__Dataset entries__
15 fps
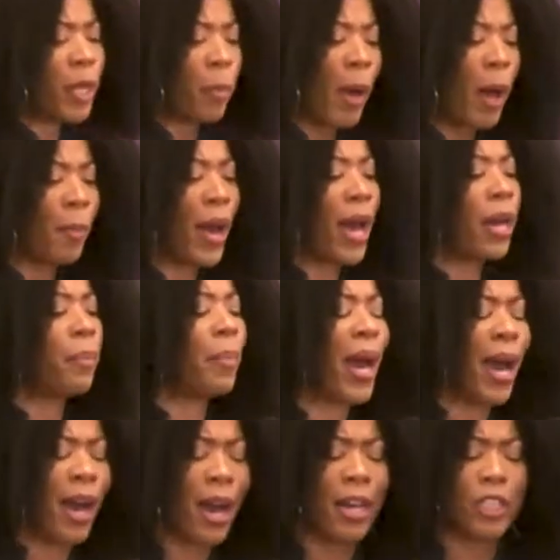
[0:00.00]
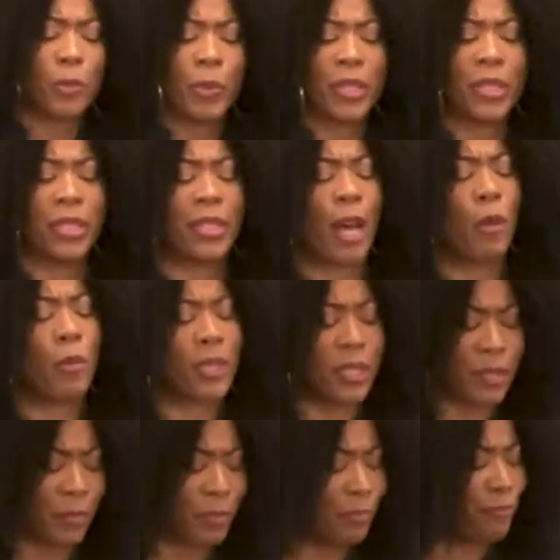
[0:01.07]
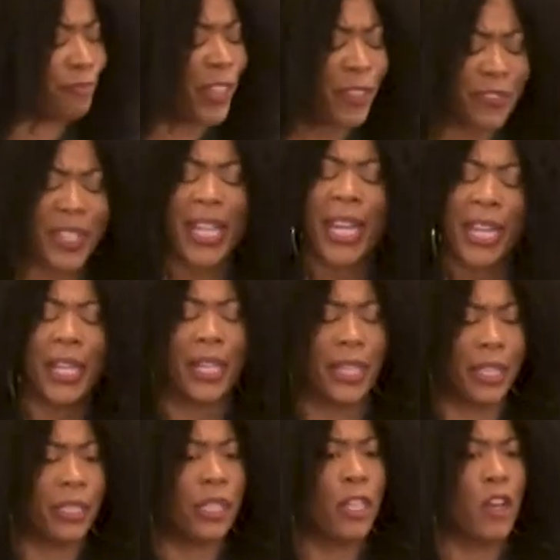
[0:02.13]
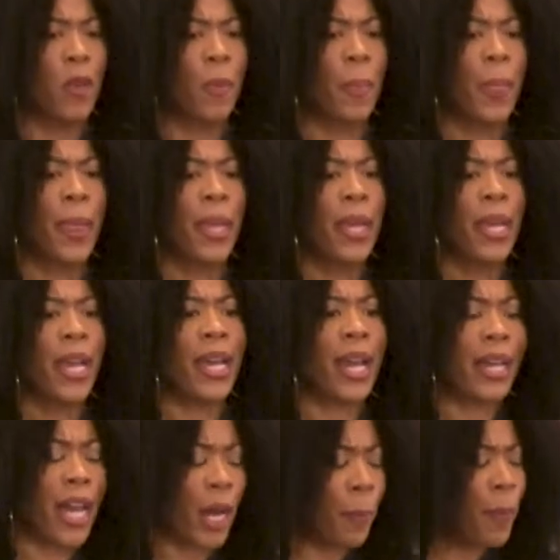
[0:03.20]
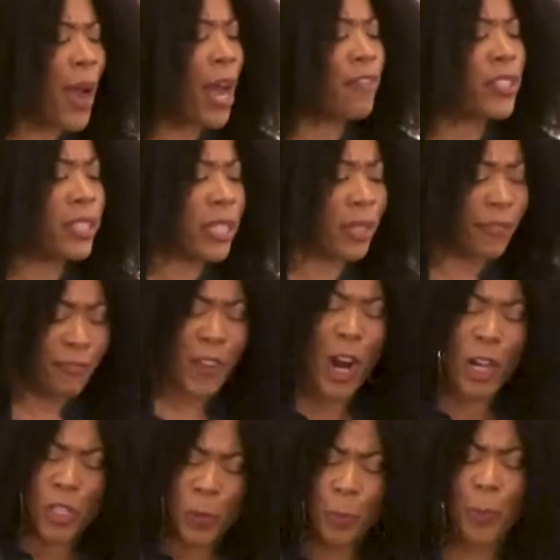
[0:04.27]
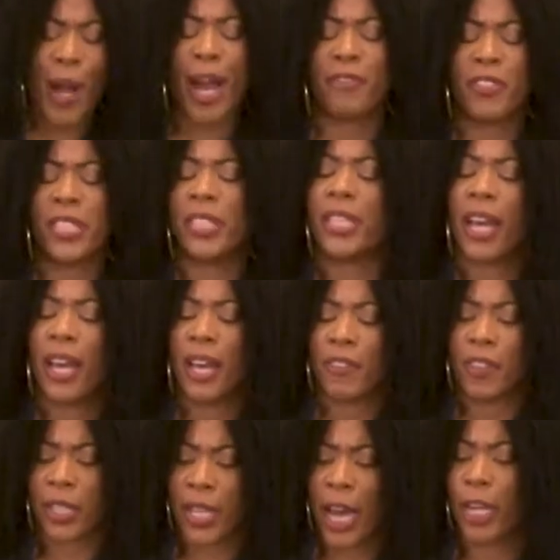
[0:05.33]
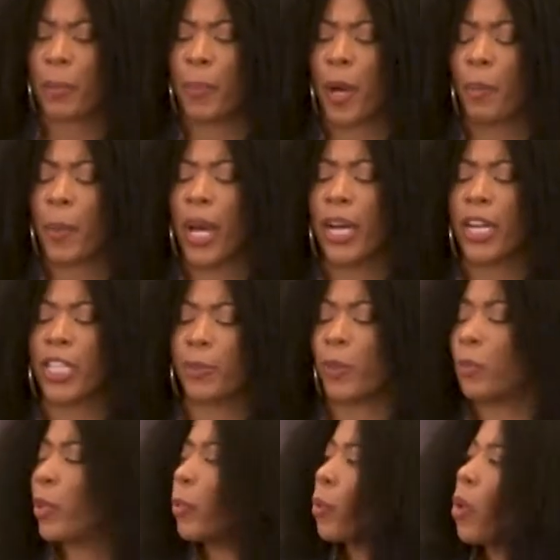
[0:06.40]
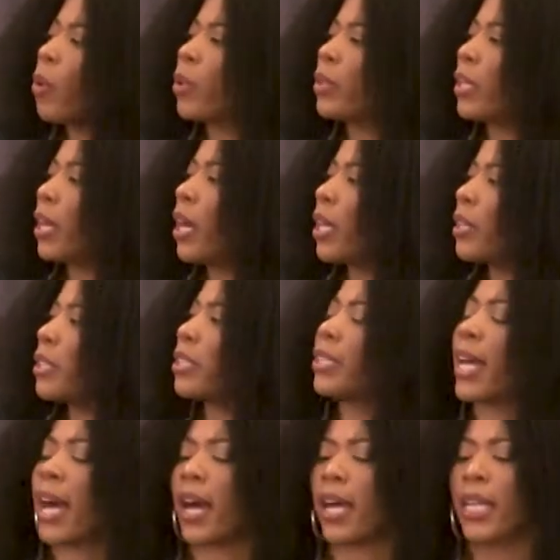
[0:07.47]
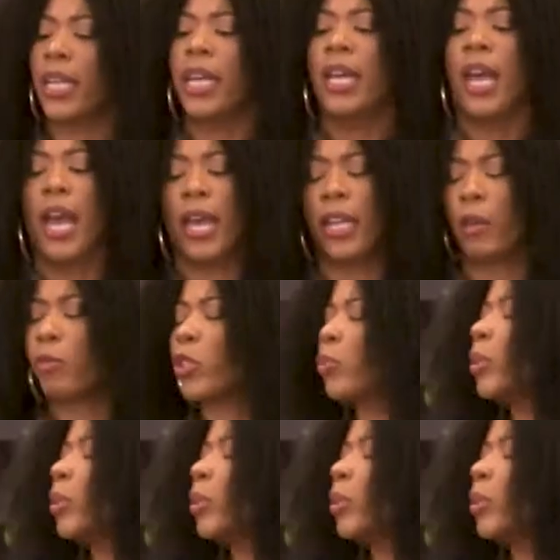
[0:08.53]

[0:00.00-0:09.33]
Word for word: about my, my husband since I was 15 and I got a prophecy. The first prophecy I ever got about my husband, we were on the other side, and it was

__The task__
Each entry needs to be retyped exactly; the pictures stay out.

__Answer to the exercise__
15 fps
[0:00.00]
[0:01.07]
[0:02.13]
[0:03.20]
[0:04.27]
[0:05.33]
[0:06.40]
[0:07.47]
[0:08.53]

[0:00.00-0:09.33]
Word for word: about my, my husband since I was 15 and I got a prophecy. The first prophecy I ever got about my husband, we were on the other side, and it was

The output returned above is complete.